§ **EXERCISE AIM**
Lines before the one containing "you stick your lashes straight" are left out; return that line and all lines after it, exactly, through the end of the records below.
MATERIAL SHOWN Block Start
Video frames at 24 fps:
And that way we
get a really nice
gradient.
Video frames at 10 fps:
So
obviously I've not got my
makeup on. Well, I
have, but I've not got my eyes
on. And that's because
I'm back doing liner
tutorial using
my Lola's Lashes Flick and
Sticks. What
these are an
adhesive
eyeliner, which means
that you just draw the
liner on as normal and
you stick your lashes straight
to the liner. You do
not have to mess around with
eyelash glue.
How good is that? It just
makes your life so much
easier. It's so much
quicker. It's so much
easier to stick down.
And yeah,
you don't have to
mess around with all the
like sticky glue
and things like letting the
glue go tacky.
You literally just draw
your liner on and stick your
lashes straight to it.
MATERIAL SHOWN Block End
§ **COMPLETED EXERCISE**
you stick your lashes straight
to the liner. You do
not have to mess around with
eyelash glue.
How good is that? It just
makes your life so much
easier. It's so much
quicker. It's so much
easier to stick down.
And yeah,
you don't have to
mess around with all the
like sticky glue
and things like letting the
glue go tacky.
You literally just draw
your liner on and stick your
lashes straight to it.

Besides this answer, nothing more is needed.